**PROMPT**
Output each record below exactly. No images go in the copy.

Dataset entries
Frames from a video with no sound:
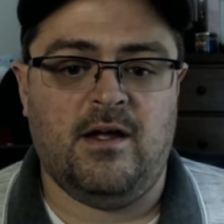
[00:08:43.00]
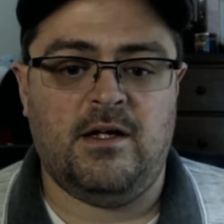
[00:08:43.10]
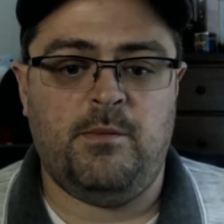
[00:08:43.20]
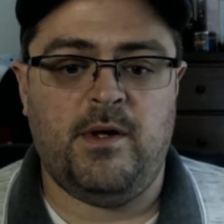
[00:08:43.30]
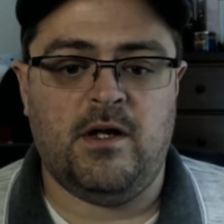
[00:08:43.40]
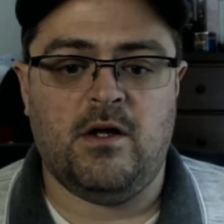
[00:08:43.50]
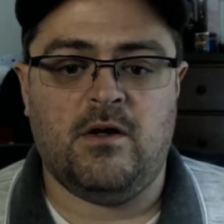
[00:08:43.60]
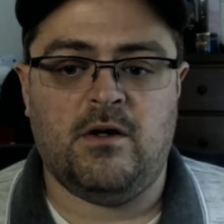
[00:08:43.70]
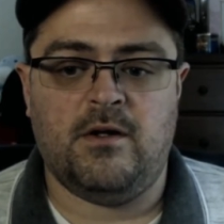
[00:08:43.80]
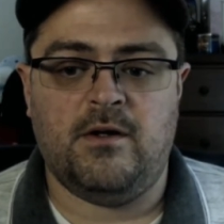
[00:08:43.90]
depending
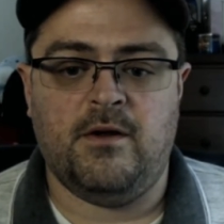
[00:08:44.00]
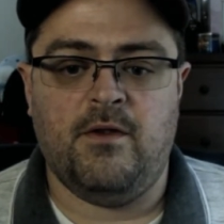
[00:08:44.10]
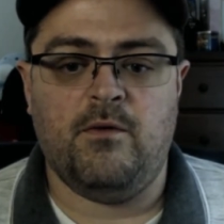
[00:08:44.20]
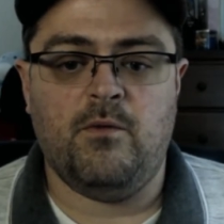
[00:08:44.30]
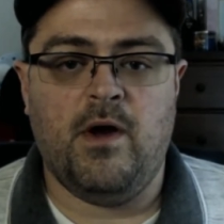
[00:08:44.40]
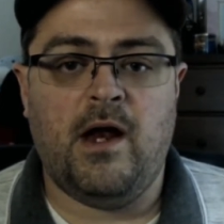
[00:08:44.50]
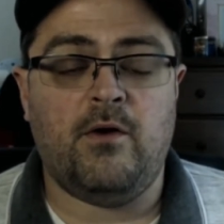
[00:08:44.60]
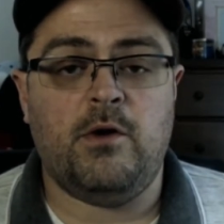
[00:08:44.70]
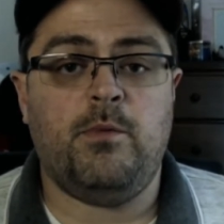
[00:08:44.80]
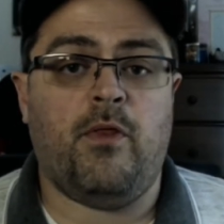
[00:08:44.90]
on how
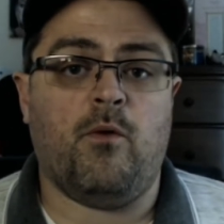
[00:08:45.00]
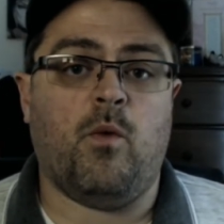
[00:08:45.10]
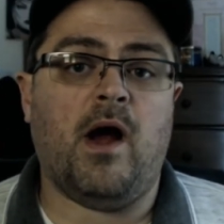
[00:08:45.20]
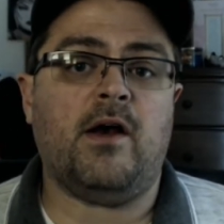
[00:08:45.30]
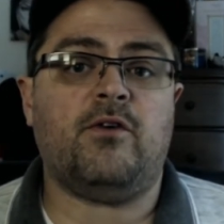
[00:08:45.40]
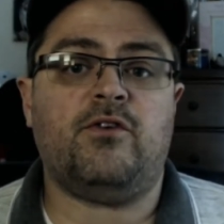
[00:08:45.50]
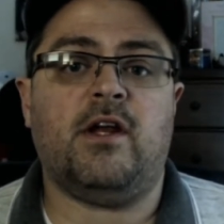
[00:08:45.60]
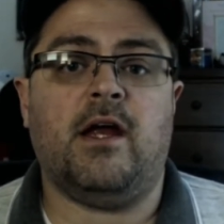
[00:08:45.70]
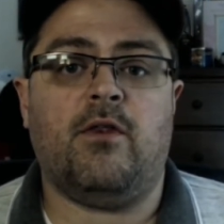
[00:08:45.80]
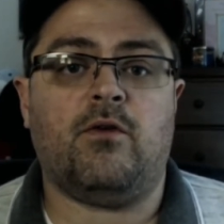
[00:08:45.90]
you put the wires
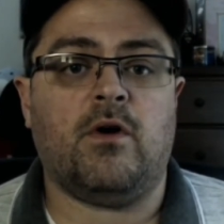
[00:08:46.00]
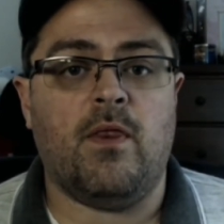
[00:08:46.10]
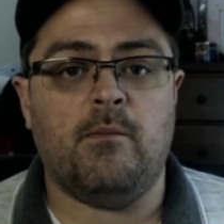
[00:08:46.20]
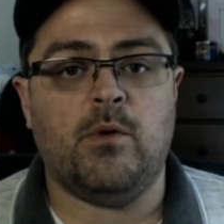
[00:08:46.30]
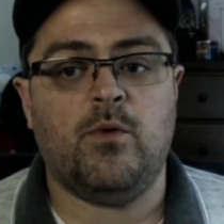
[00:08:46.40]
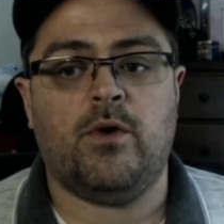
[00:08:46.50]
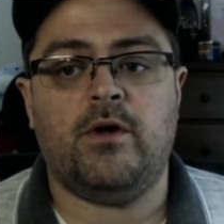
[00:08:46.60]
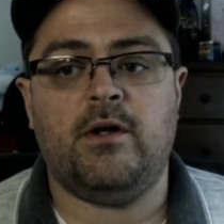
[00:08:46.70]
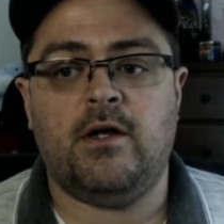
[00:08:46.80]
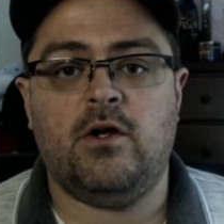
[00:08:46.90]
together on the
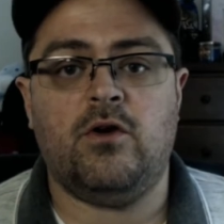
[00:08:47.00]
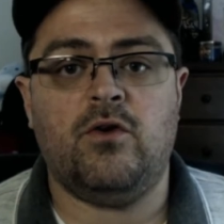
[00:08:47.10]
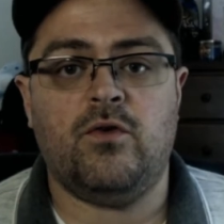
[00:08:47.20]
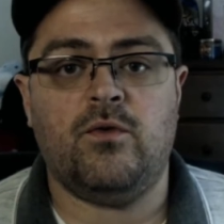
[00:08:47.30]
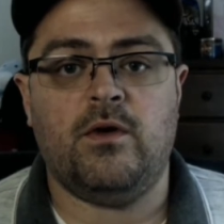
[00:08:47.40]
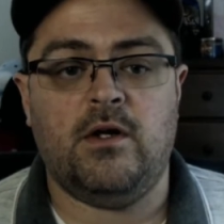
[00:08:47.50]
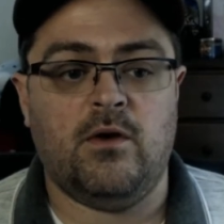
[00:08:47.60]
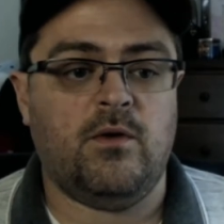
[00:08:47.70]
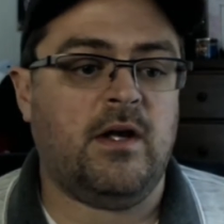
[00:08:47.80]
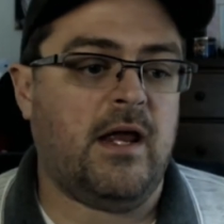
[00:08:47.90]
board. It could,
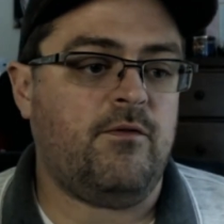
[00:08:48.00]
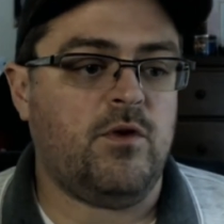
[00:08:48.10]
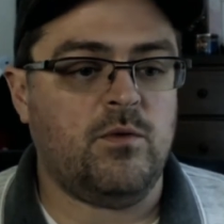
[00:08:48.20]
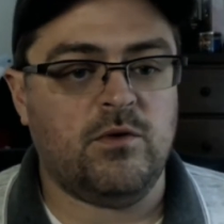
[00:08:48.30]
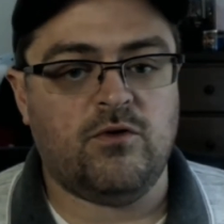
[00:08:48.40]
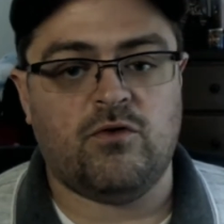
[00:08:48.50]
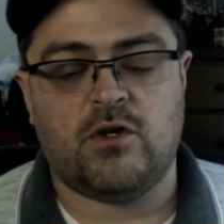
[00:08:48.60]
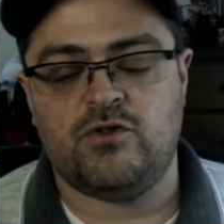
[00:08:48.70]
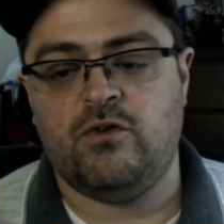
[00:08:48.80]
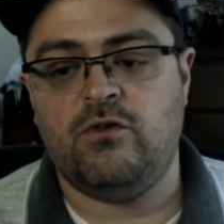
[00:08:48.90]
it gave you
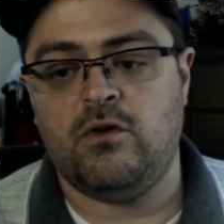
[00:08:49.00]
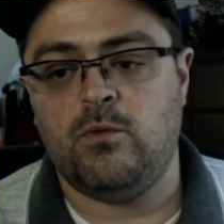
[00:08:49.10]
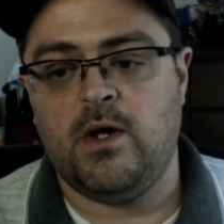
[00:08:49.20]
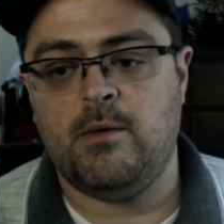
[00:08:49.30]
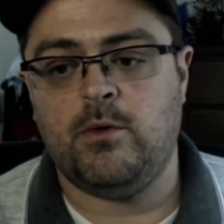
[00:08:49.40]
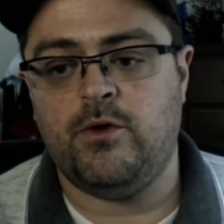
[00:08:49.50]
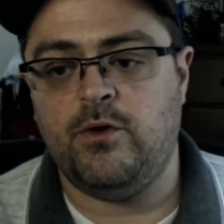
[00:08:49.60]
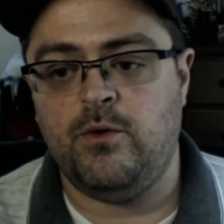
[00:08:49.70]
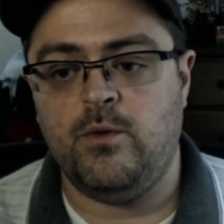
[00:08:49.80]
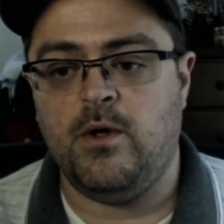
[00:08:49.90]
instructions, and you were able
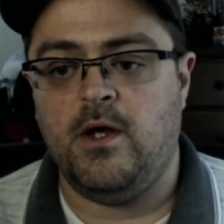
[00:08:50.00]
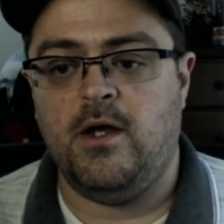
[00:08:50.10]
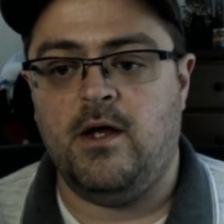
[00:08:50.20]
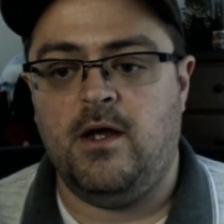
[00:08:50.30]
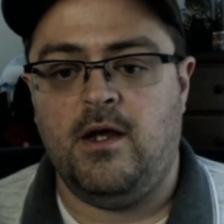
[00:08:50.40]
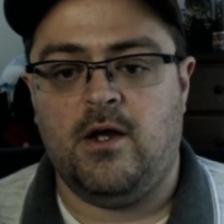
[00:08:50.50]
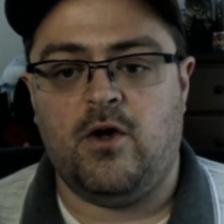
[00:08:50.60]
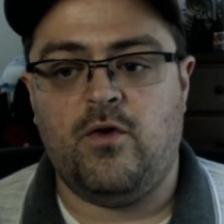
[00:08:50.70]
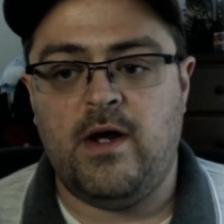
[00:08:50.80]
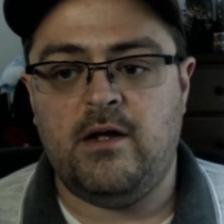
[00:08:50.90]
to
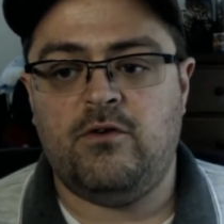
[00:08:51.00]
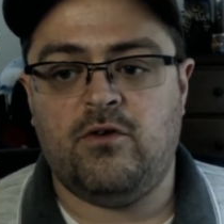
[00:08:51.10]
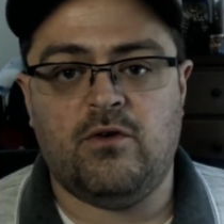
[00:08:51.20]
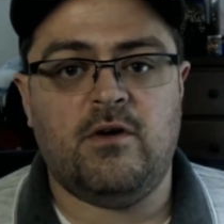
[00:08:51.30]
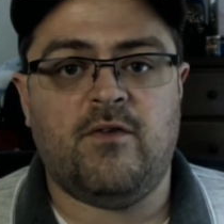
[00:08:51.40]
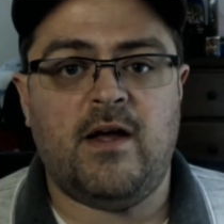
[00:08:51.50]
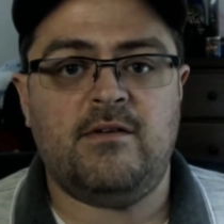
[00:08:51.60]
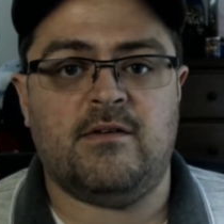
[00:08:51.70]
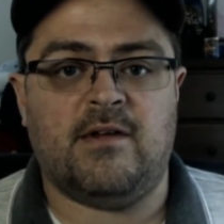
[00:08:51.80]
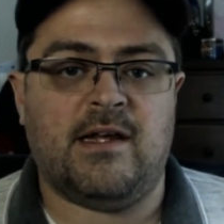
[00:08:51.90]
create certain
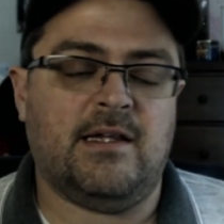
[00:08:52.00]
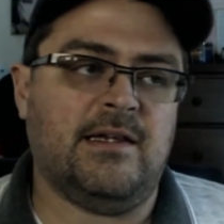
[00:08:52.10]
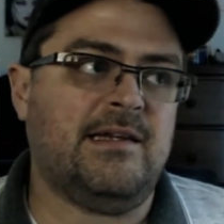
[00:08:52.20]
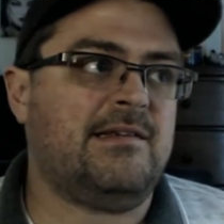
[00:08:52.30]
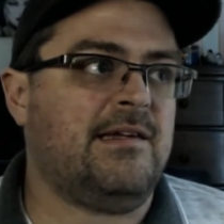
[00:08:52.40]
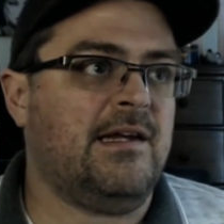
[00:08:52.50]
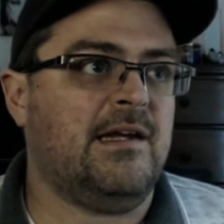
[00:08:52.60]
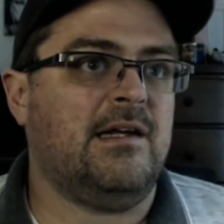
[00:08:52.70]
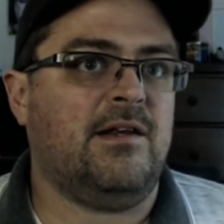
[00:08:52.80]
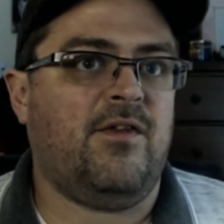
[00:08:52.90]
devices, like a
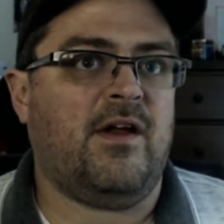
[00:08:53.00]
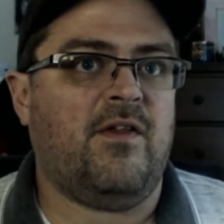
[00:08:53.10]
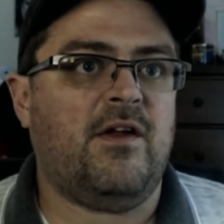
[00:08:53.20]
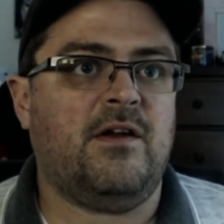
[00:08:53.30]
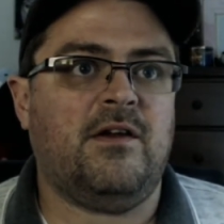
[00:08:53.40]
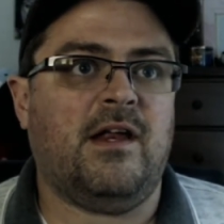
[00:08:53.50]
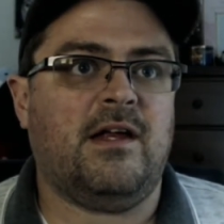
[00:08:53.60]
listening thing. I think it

**FINAL ANSWER**
Frames from a video with no sound:
[00:08:43.00]
[00:08:43.10]
[00:08:43.20]
[00:08:43.30]
[00:08:43.40]
[00:08:43.50]
[00:08:43.60]
[00:08:43.70]
[00:08:43.80]
[00:08:43.90]
depending
[00:08:44.00]
[00:08:44.10]
[00:08:44.20]
[00:08:44.30]
[00:08:44.40]
[00:08:44.50]
[00:08:44.60]
[00:08:44.70]
[00:08:44.80]
[00:08:44.90]
on how
[00:08:45.00]
[00:08:45.10]
[00:08:45.20]
[00:08:45.30]
[00:08:45.40]
[00:08:45.50]
[00:08:45.60]
[00:08:45.70]
[00:08:45.80]
[00:08:45.90]
you put the wires
[00:08:46.00]
[00:08:46.10]
[00:08:46.20]
[00:08:46.30]
[00:08:46.40]
[00:08:46.50]
[00:08:46.60]
[00:08:46.70]
[00:08:46.80]
[00:08:46.90]
together on the
[00:08:47.00]
[00:08:47.10]
[00:08:47.20]
[00:08:47.30]
[00:08:47.40]
[00:08:47.50]
[00:08:47.60]
[00:08:47.70]
[00:08:47.80]
[00:08:47.90]
board. It could,
[00:08:48.00]
[00:08:48.10]
[00:08:48.20]
[00:08:48.30]
[00:08:48.40]
[00:08:48.50]
[00:08:48.60]
[00:08:48.70]
[00:08:48.80]
[00:08:48.90]
it gave you
[00:08:49.00]
[00:08:49.10]
[00:08:49.20]
[00:08:49.30]
[00:08:49.40]
[00:08:49.50]
[00:08:49.60]
[00:08:49.70]
[00:08:49.80]
[00:08:49.90]
instructions, and you were able
[00:08:50.00]
[00:08:50.10]
[00:08:50.20]
[00:08:50.30]
[00:08:50.40]
[00:08:50.50]
[00:08:50.60]
[00:08:50.70]
[00:08:50.80]
[00:08:50.90]
to
[00:08:51.00]
[00:08:51.10]
[00:08:51.20]
[00:08:51.30]
[00:08:51.40]
[00:08:51.50]
[00:08:51.60]
[00:08:51.70]
[00:08:51.80]
[00:08:51.90]
create certain
[00:08:52.00]
[00:08:52.10]
[00:08:52.20]
[00:08:52.30]
[00:08:52.40]
[00:08:52.50]
[00:08:52.60]
[00:08:52.70]
[00:08:52.80]
[00:08:52.90]
devices, like a
[00:08:53.00]
[00:08:53.10]
[00:08:53.20]
[00:08:53.30]
[00:08:53.40]
[00:08:53.50]
[00:08:53.60]
listening thing. I think it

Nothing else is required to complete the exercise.